__WHAT IS REQUIRED__.
Drop every image, then reproduce the data exactly as given.

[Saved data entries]
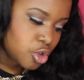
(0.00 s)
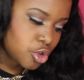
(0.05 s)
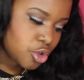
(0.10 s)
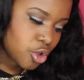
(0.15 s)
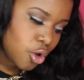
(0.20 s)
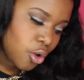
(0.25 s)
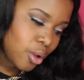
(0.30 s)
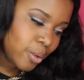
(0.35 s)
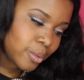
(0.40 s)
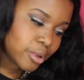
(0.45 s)

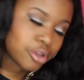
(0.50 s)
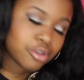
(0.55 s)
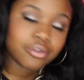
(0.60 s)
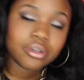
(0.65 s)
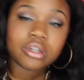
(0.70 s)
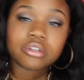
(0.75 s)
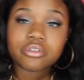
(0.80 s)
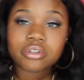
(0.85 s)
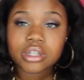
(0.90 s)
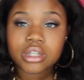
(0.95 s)
So it was
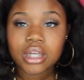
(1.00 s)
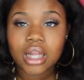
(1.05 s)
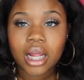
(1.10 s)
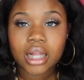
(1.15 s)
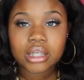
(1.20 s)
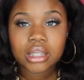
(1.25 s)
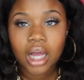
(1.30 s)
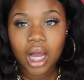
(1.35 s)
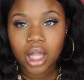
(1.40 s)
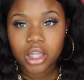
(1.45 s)

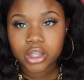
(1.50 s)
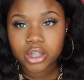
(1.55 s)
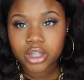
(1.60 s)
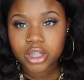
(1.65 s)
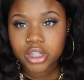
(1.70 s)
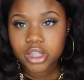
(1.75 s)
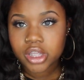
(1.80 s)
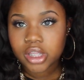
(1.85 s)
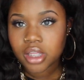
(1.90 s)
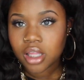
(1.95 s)

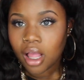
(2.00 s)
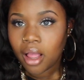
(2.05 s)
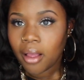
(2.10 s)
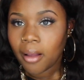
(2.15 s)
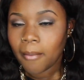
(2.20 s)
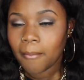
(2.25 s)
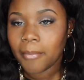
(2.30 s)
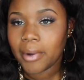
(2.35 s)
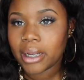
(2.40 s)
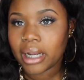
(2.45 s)
$309,
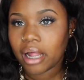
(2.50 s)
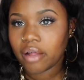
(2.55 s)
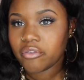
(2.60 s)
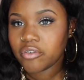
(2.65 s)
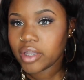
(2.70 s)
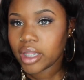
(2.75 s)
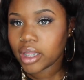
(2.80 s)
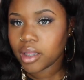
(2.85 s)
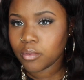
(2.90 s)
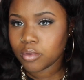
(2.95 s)
but I
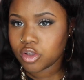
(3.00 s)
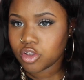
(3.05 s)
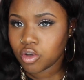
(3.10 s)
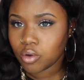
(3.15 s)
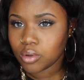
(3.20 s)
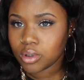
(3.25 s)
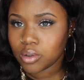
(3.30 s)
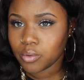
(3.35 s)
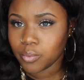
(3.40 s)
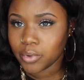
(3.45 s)
feel like it was
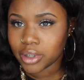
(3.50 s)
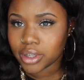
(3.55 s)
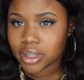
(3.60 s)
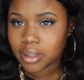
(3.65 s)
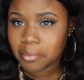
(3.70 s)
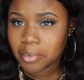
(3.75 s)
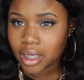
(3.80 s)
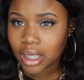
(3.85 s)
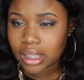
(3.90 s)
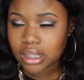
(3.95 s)
totally worth
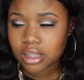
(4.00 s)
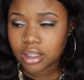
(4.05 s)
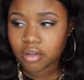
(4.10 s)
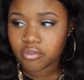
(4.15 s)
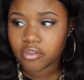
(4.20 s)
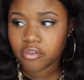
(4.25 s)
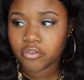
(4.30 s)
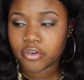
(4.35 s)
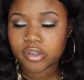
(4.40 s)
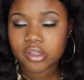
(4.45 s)
it because
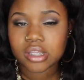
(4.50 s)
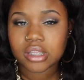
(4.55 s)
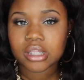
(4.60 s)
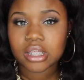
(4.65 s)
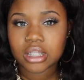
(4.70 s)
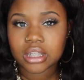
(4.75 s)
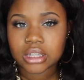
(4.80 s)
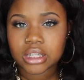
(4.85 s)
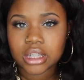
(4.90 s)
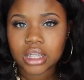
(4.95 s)
of the
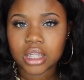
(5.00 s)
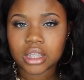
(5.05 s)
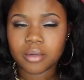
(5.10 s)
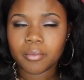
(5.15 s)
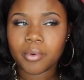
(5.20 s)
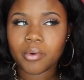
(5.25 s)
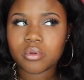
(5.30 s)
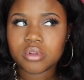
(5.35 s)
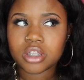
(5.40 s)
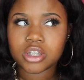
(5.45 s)
versatility, and
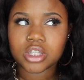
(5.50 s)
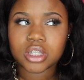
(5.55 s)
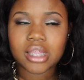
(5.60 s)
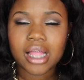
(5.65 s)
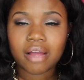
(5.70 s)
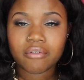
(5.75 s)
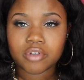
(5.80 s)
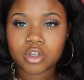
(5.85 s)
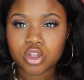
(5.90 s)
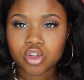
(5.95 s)
opposed to just
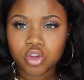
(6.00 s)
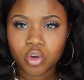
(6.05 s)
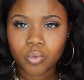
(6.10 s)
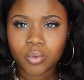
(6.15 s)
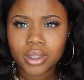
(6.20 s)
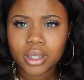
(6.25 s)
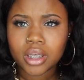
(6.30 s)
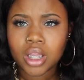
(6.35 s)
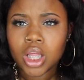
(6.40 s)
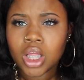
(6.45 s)
having a
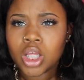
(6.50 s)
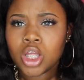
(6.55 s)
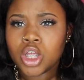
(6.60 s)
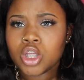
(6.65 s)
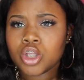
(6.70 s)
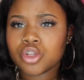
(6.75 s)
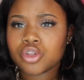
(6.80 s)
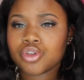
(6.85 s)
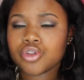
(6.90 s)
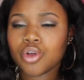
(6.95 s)
sew-in.
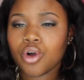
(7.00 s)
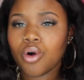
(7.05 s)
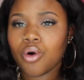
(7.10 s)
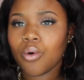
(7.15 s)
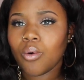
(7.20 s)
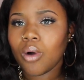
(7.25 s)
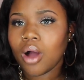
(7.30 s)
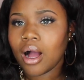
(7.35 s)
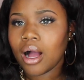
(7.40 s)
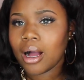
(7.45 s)

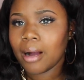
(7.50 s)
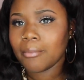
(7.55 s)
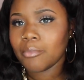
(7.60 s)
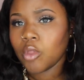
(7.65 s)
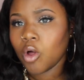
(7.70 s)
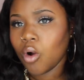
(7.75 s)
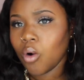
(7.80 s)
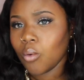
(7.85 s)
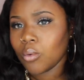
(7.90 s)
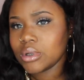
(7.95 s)
So
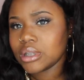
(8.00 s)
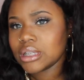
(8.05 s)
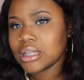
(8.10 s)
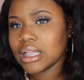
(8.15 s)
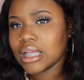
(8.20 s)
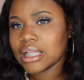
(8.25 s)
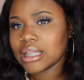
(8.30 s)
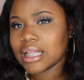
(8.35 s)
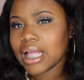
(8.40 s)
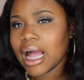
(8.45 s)
the only
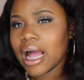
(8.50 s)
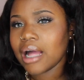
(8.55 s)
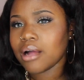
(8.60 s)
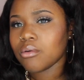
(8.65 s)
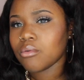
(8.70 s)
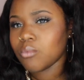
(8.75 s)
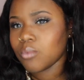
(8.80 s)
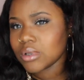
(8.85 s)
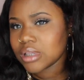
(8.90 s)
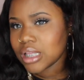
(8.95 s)
thing that
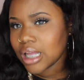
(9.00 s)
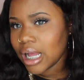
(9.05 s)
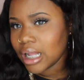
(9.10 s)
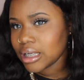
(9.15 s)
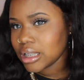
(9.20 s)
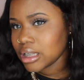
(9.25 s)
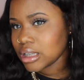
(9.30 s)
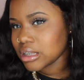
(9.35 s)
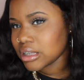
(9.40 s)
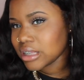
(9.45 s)
was
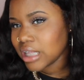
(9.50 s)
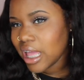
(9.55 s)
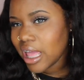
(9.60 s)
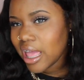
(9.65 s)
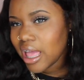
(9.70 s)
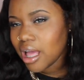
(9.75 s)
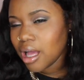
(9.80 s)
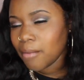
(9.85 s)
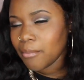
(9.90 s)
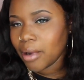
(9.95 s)
kind of
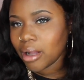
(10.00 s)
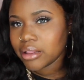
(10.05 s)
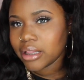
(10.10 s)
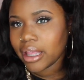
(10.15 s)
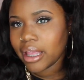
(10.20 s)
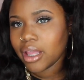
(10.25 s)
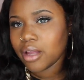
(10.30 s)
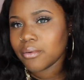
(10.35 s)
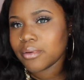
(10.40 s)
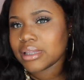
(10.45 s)
about the
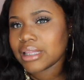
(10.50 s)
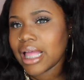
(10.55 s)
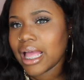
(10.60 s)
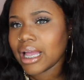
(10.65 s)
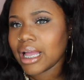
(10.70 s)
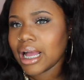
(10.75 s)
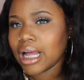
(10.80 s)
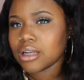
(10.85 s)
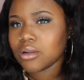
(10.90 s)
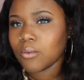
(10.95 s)
hair was that
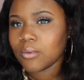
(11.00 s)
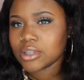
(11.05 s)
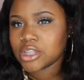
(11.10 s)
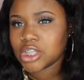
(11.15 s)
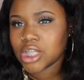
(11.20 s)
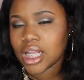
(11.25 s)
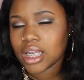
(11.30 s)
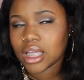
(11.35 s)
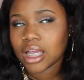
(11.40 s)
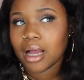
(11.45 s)
it kind of was
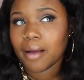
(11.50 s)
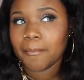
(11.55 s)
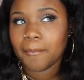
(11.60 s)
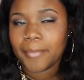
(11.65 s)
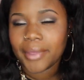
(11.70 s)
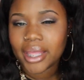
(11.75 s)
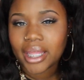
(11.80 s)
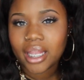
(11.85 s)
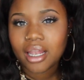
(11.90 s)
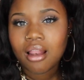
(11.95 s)
shedding a
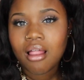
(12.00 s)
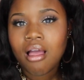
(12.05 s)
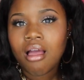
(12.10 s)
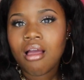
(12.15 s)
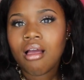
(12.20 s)
bit.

__EXERCISE SOLUTION__.
(0.00 s)
(0.05 s)
(0.10 s)
(0.15 s)
(0.20 s)
(0.25 s)
(0.30 s)
(0.35 s)
(0.40 s)
(0.45 s)

(0.50 s)
(0.55 s)
(0.60 s)
(0.65 s)
(0.70 s)
(0.75 s)
(0.80 s)
(0.85 s)
(0.90 s)
(0.95 s)
So it was
(1.00 s)
(1.05 s)
(1.10 s)
(1.15 s)
(1.20 s)
(1.25 s)
(1.30 s)
(1.35 s)
(1.40 s)
(1.45 s)

(1.50 s)
(1.55 s)
(1.60 s)
(1.65 s)
(1.70 s)
(1.75 s)
(1.80 s)
(1.85 s)
(1.90 s)
(1.95 s)

(2.00 s)
(2.05 s)
(2.10 s)
(2.15 s)
(2.20 s)
(2.25 s)
(2.30 s)
(2.35 s)
(2.40 s)
(2.45 s)
$309,
(2.50 s)
(2.55 s)
(2.60 s)
(2.65 s)
(2.70 s)
(2.75 s)
(2.80 s)
(2.85 s)
(2.90 s)
(2.95 s)
but I
(3.00 s)
(3.05 s)
(3.10 s)
(3.15 s)
(3.20 s)
(3.25 s)
(3.30 s)
(3.35 s)
(3.40 s)
(3.45 s)
feel like it was
(3.50 s)
(3.55 s)
(3.60 s)
(3.65 s)
(3.70 s)
(3.75 s)
(3.80 s)
(3.85 s)
(3.90 s)
(3.95 s)
totally worth
(4.00 s)
(4.05 s)
(4.10 s)
(4.15 s)
(4.20 s)
(4.25 s)
(4.30 s)
(4.35 s)
(4.40 s)
(4.45 s)
it because
(4.50 s)
(4.55 s)
(4.60 s)
(4.65 s)
(4.70 s)
(4.75 s)
(4.80 s)
(4.85 s)
(4.90 s)
(4.95 s)
of the
(5.00 s)
(5.05 s)
(5.10 s)
(5.15 s)
(5.20 s)
(5.25 s)
(5.30 s)
(5.35 s)
(5.40 s)
(5.45 s)
versatility, and
(5.50 s)
(5.55 s)
(5.60 s)
(5.65 s)
(5.70 s)
(5.75 s)
(5.80 s)
(5.85 s)
(5.90 s)
(5.95 s)
opposed to just
(6.00 s)
(6.05 s)
(6.10 s)
(6.15 s)
(6.20 s)
(6.25 s)
(6.30 s)
(6.35 s)
(6.40 s)
(6.45 s)
having a
(6.50 s)
(6.55 s)
(6.60 s)
(6.65 s)
(6.70 s)
(6.75 s)
(6.80 s)
(6.85 s)
(6.90 s)
(6.95 s)
sew-in.
(7.00 s)
(7.05 s)
(7.10 s)
(7.15 s)
(7.20 s)
(7.25 s)
(7.30 s)
(7.35 s)
(7.40 s)
(7.45 s)

(7.50 s)
(7.55 s)
(7.60 s)
(7.65 s)
(7.70 s)
(7.75 s)
(7.80 s)
(7.85 s)
(7.90 s)
(7.95 s)
So
(8.00 s)
(8.05 s)
(8.10 s)
(8.15 s)
(8.20 s)
(8.25 s)
(8.30 s)
(8.35 s)
(8.40 s)
(8.45 s)
the only
(8.50 s)
(8.55 s)
(8.60 s)
(8.65 s)
(8.70 s)
(8.75 s)
(8.80 s)
(8.85 s)
(8.90 s)
(8.95 s)
thing that
(9.00 s)
(9.05 s)
(9.10 s)
(9.15 s)
(9.20 s)
(9.25 s)
(9.30 s)
(9.35 s)
(9.40 s)
(9.45 s)
was
(9.50 s)
(9.55 s)
(9.60 s)
(9.65 s)
(9.70 s)
(9.75 s)
(9.80 s)
(9.85 s)
(9.90 s)
(9.95 s)
kind of
(10.00 s)
(10.05 s)
(10.10 s)
(10.15 s)
(10.20 s)
(10.25 s)
(10.30 s)
(10.35 s)
(10.40 s)
(10.45 s)
about the
(10.50 s)
(10.55 s)
(10.60 s)
(10.65 s)
(10.70 s)
(10.75 s)
(10.80 s)
(10.85 s)
(10.90 s)
(10.95 s)
hair was that
(11.00 s)
(11.05 s)
(11.10 s)
(11.15 s)
(11.20 s)
(11.25 s)
(11.30 s)
(11.35 s)
(11.40 s)
(11.45 s)
it kind of was
(11.50 s)
(11.55 s)
(11.60 s)
(11.65 s)
(11.70 s)
(11.75 s)
(11.80 s)
(11.85 s)
(11.90 s)
(11.95 s)
shedding a
(12.00 s)
(12.05 s)
(12.10 s)
(12.15 s)
(12.20 s)
bit.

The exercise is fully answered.